— EXERCISE —
Once the pictures are set aside, reproduce all of the records exactly.

— MATERIAL FOR THIS TASK —

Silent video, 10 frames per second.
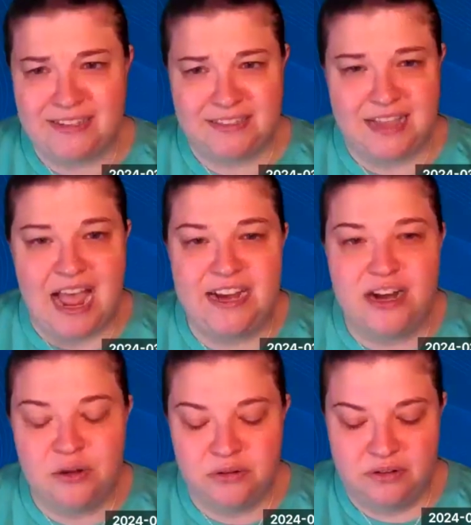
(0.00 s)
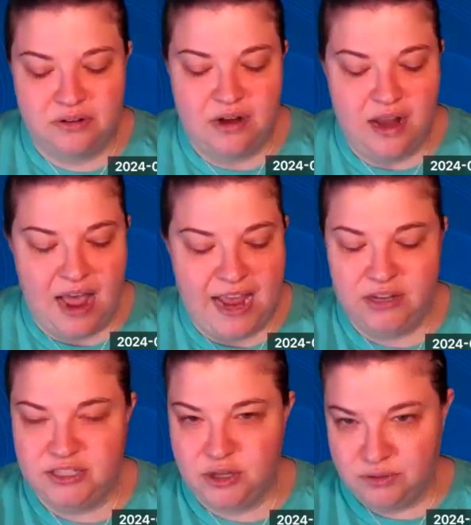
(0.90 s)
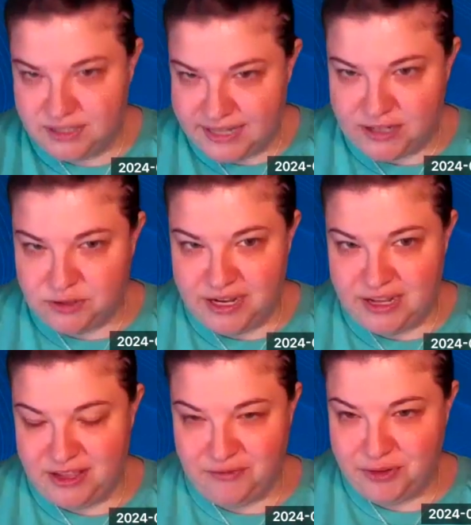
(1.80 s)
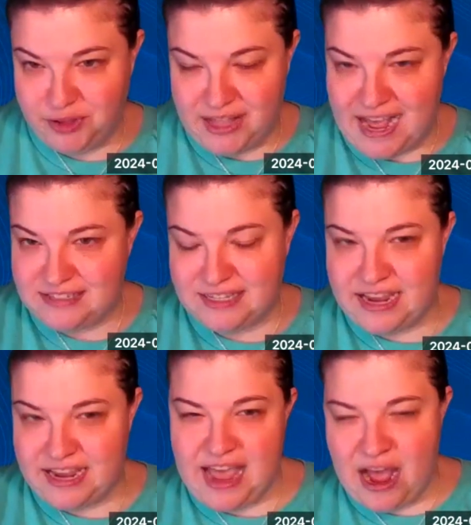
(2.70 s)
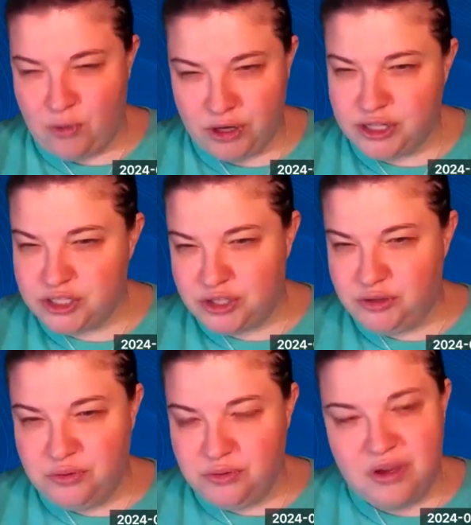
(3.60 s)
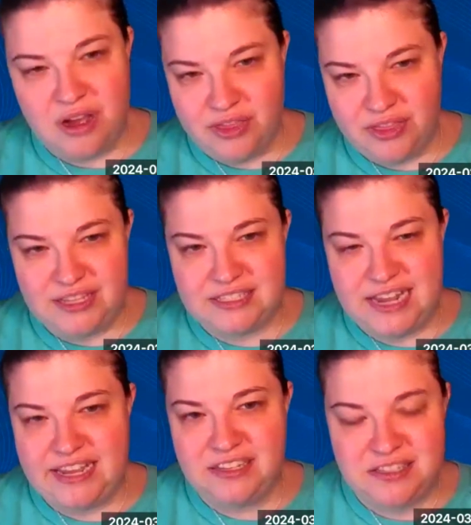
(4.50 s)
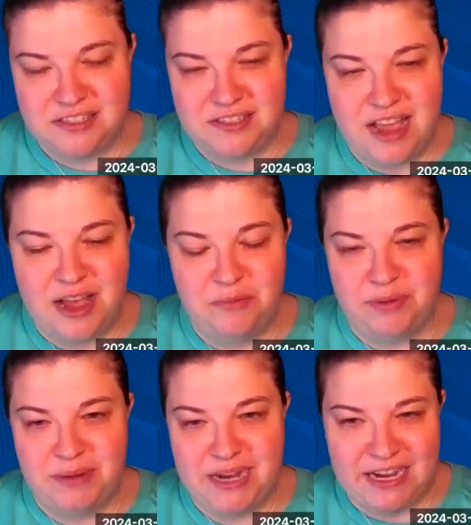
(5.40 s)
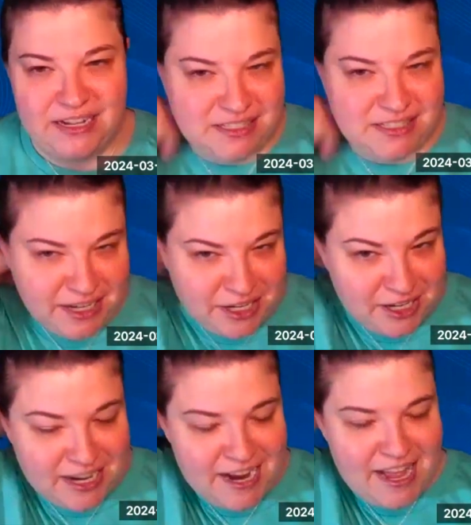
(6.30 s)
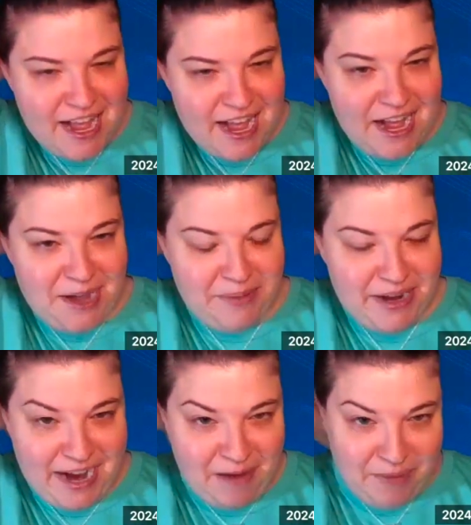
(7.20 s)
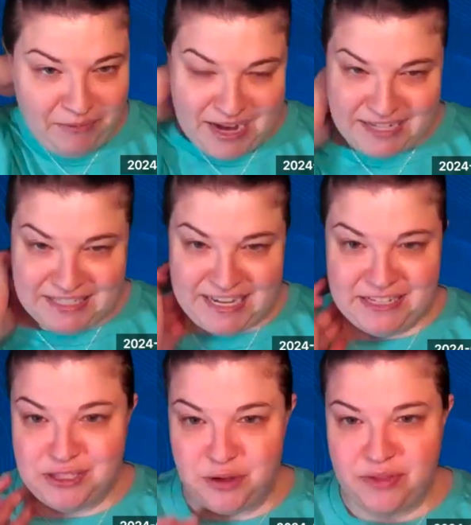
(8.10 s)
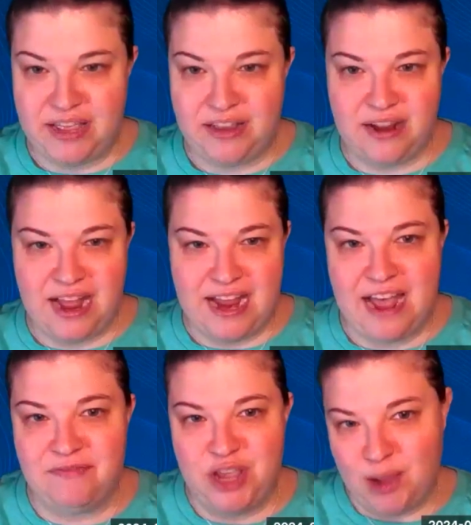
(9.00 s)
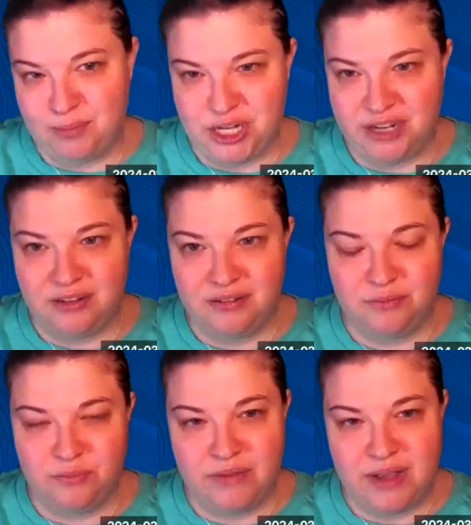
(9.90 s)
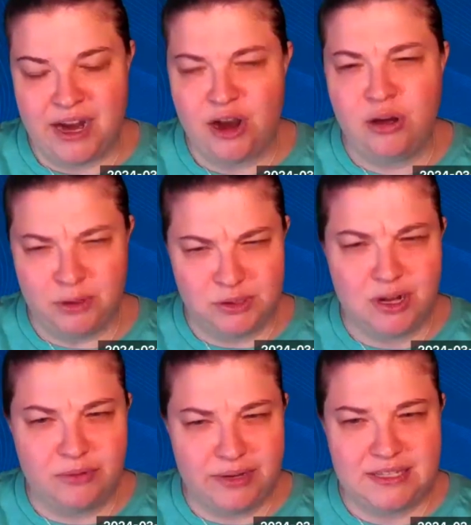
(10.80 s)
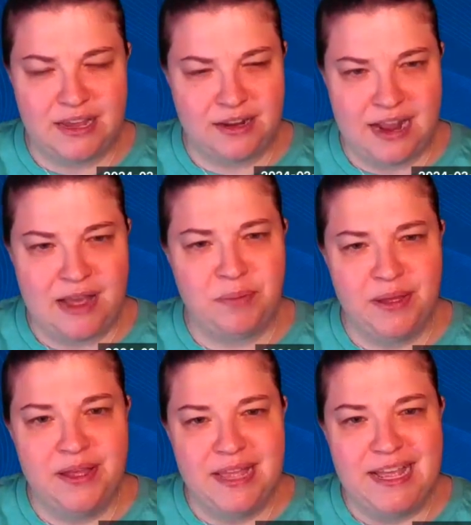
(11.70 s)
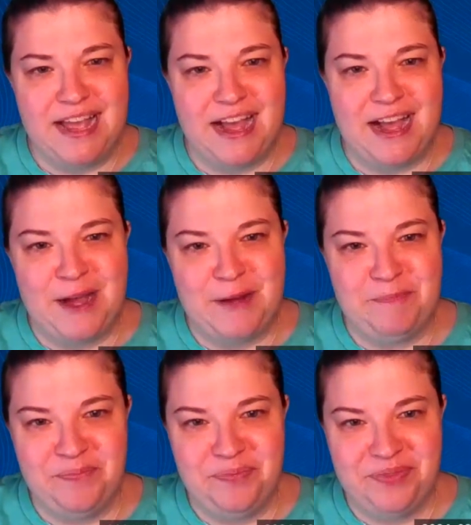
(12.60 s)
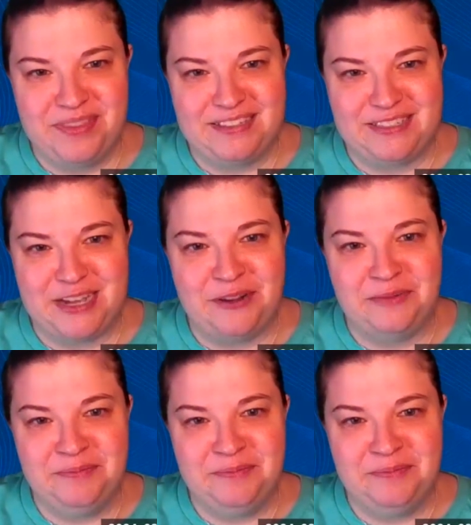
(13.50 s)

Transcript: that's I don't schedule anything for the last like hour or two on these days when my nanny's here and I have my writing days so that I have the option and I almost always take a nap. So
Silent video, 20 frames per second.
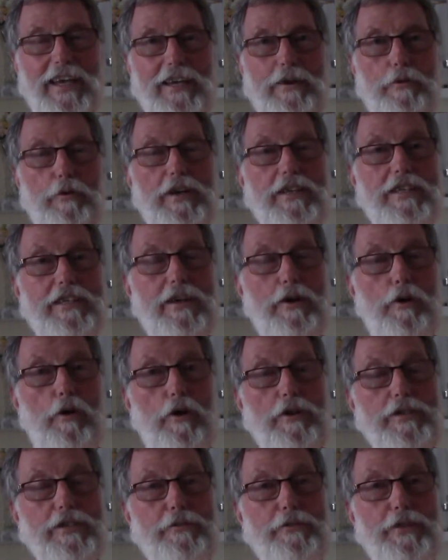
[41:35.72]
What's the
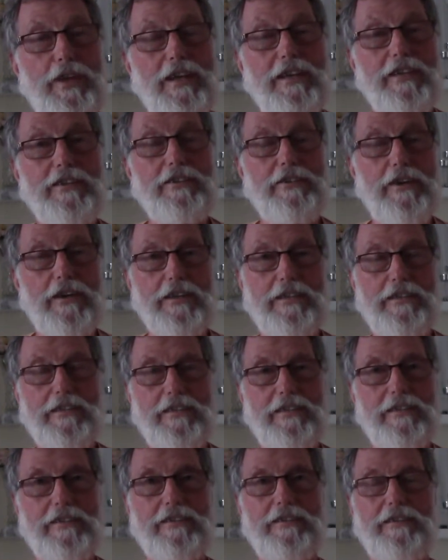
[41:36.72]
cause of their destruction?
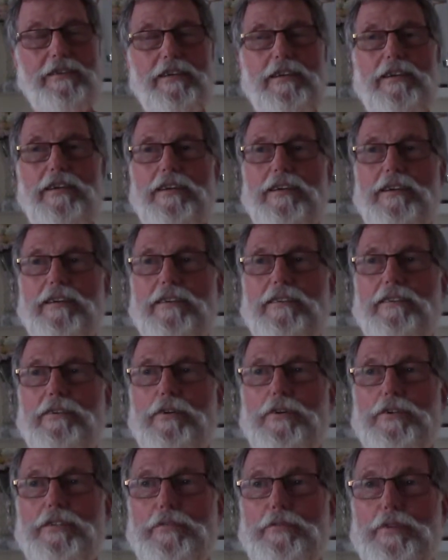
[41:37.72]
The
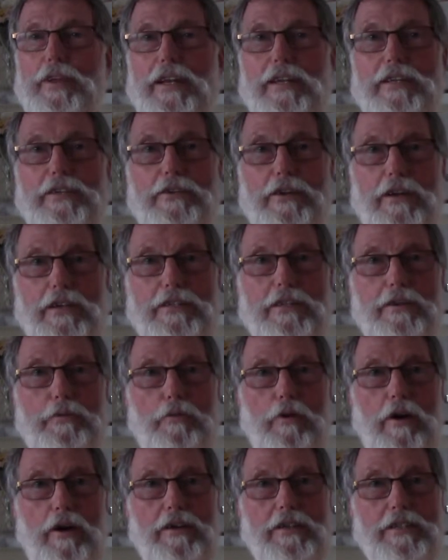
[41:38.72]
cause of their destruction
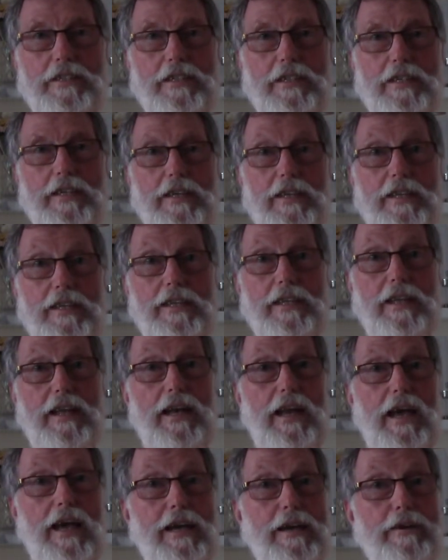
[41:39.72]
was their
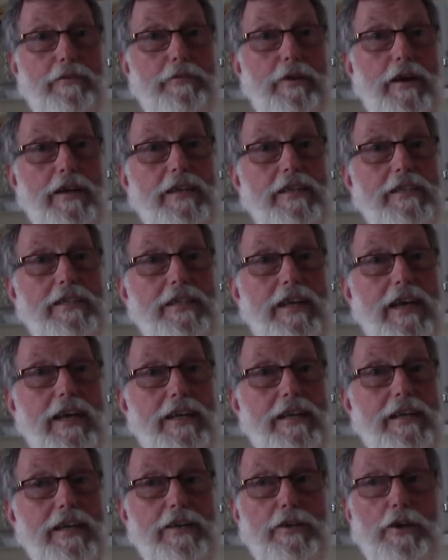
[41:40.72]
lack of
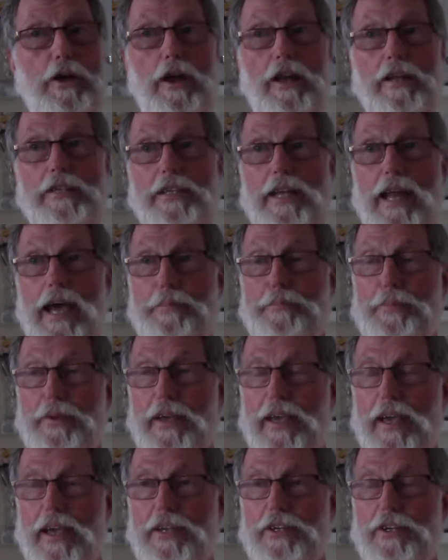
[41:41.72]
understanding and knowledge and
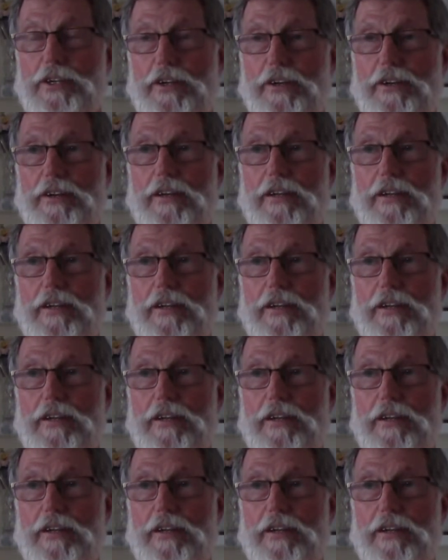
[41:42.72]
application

— RESULT FOR THIS EXERCISE —
Silent video, 10 frames per second.
(0.00 s)
(0.90 s)
(1.80 s)
(2.70 s)
(3.60 s)
(4.50 s)
(5.40 s)
(6.30 s)
(7.20 s)
(8.10 s)
(9.00 s)
(9.90 s)
(10.80 s)
(11.70 s)
(12.60 s)
(13.50 s)

Transcript: that's I don't schedule anything for the last like hour or two on these days when my nanny's here and I have my writing days so that I have the option and I almost always take a nap. So
Silent video, 20 frames per second.
[41:35.72]
What's the
[41:36.72]
cause of their destruction?
[41:37.72]
The
[41:38.72]
cause of their destruction
[41:39.72]
was their
[41:40.72]
lack of
[41:41.72]
understanding and knowledge and
[41:42.72]
application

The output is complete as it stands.